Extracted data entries
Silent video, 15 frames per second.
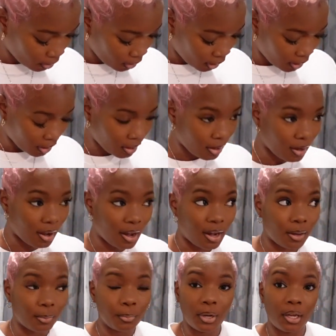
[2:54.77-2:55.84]
Like,
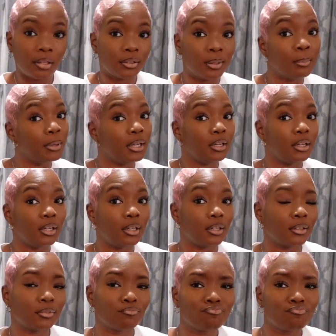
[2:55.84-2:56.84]
I'm like debating,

**Work to be completed**
The answer must restate each entry word for word and contain no images.

**Answer**
Silent video, 15 frames per second.
[2:54.77-2:55.84]
Like,
[2:55.84-2:56.84]
I'm like debating,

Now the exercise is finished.